Behandlungsfehler-Statistik 2012

Jeder dritte Verdacht bestätigt sich

Berlin - 15.05.2013, 16:19 Uhr


Fast 12.500 vermutete Behandlungsfehler haben die Gutachter der Medizinischen Dienste der Krankenversicherung (MDK) im Jahr 2012 unter die Lupe genommen. Es zeigte sich: Etwa jeder dritte Patient lag mit seinem Verdacht richtig. Noch häufiger bestätigte sich der Verdacht bei zahnmedizinischen Behandlungen.

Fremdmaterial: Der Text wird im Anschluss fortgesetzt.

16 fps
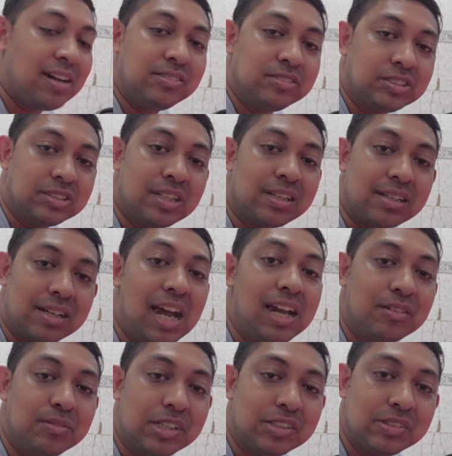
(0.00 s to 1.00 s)
and
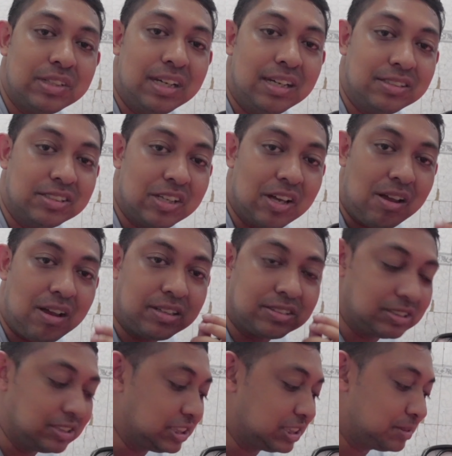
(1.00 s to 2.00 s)
between the
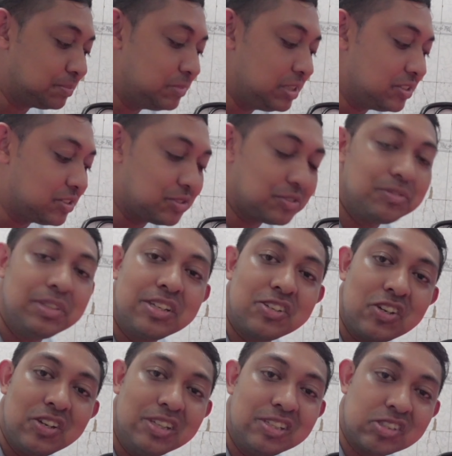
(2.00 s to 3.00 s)
crispy sweet
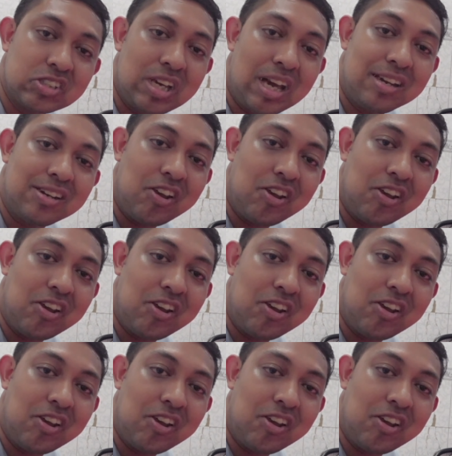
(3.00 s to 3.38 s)
inside,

Heute wurde die vom Medizinischen Dienst des GKV-Spitzenverbandes herausgegebene aktuelle Statistik zur Behandlungsfehlerbegutachtung vorgelegt. Sie zeigt: 12.483 Gutachten wurden letztes Jahr erstellt. In 31,5 Prozent der Fälle bejahten sie das Vorliegen eines Behandlungsfehlers – nachgewiesenermaßen kausal für den Schaden war dieser in 21,7 Prozent der Fälle.

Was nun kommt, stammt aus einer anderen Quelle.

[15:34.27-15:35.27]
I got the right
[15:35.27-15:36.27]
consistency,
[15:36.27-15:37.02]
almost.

Am häufigsten ergibt sich ein Fehlerverdacht im Zusammenhang mit Operationen. Die operativen Fächer Orthopädie/Unfallchirurgie und Allgemeinchirurgie sind besonders betroffen. Danach folgen Zahnmedizin, Innere Medizin und Gynäkologie. „Dies hat nach unserer Erfahrung damit zu tun, dass die Folgen eines Behandlungsfehlers in diesen Fächern für die Patienten leichter wahrnehmbar sind“, erläutert Prof. Dr. Astrid Zobel, Leitende Ärztin Sozialmedizin des MDK Bayern. Wenn ein Patient nach einer Hüft-OP trotz Trainings auch Wochen später nicht besser oder schmerzfreier gehen könne, liege ein Behandlungsfehlerverdacht schon wegen der durchgeführten Operation näher, als wenn es um eine fehlerhafte medikamentöse Behandlung geht. Eine hohe Zahl von Vorwürfen sei daher auch nicht gleichzusetzen mit einer hohen Zahl tatsächlicher Fehler, betont Zobel. Die höchsten Quoten bestätigter Fehler waren bei der Pflege (58,9 Prozent der Verdachtsfälle) in der Zahnmedizin (45,5 Prozent) und in der Gynäkologie (31,7 Prozent) zu verzeichnen. Zobel mahnt bei der Interpretation dieser Zahlen jedoch Zurückhaltung an: „Wir können Fehlerhäufungen in bestimmten Fachgebieten erkennen. Dies erlaubt aber keinen Rückschluss auf die Behandlungsqualität insgesamt, da weder die Gesamtzahl der Behandlungen noch die Zahl aller Behandlungsfehler bekannt sind.“ Auch im Bericht selbst heißt es, dass neben den gemeldeten Verdachtsfällen „eine erhebliche  ‚Grauzone‘ existiert“. Nach Schätzung des „Aktionsbündnis Patientensicherheit“ liege die Zahl der Patienten, die durch ein vermeidbares unerwünschtes Ereignis im Rahmen einer medizinischen Behandlung  in Deutschland versterben, schon bei etwa 17.000 pro Jahr. Das Bundesgesundheitsministerium nennt im Internet eine Zahl von anzunehmenden 40.000 bis 170.000 Behandlungsfehlern jährlich. 

Gegenüber dem Vorjahr ist die Zahl der Vorwürfe nahezu unverändert. Die zeige, dass nach wie vor Handlungsbedarf bestehe, erklärte MDS-Vize Dr. Stefan Gronemeyer. Das kürzlich in Kraft getretene Patientenrechtegesetz habe die Situation der Patienten bei vermuteten Behandlungsfehlern nur teilweise verbessert. „Aus Sicht der Patienten bleibt unbefriedigend, dass das Gesetz keine neue Verteilung der Beweislast zwischen Behandler und Patient gebracht hat“ so Gronemeyer. Zumindest in jenen Fällen, in denen ein fachärztliches Gutachten den Behandlungsfehler bestätigt, sollte seiner Auffassung nach die Beweislast für den Patienten erleichtert werden. Außerdem forderte Gronemeyer ein bundesweites Behandlungsfehlerregister, in dem die Daten aller Institutionen zusammengeführt werden. Defizite bestünden zudem in der Umsetzung konkreter Maßnahmen zur Verbesserung der Patientensicherheit wie der Anwendung von Checklisten und Teamtrainings.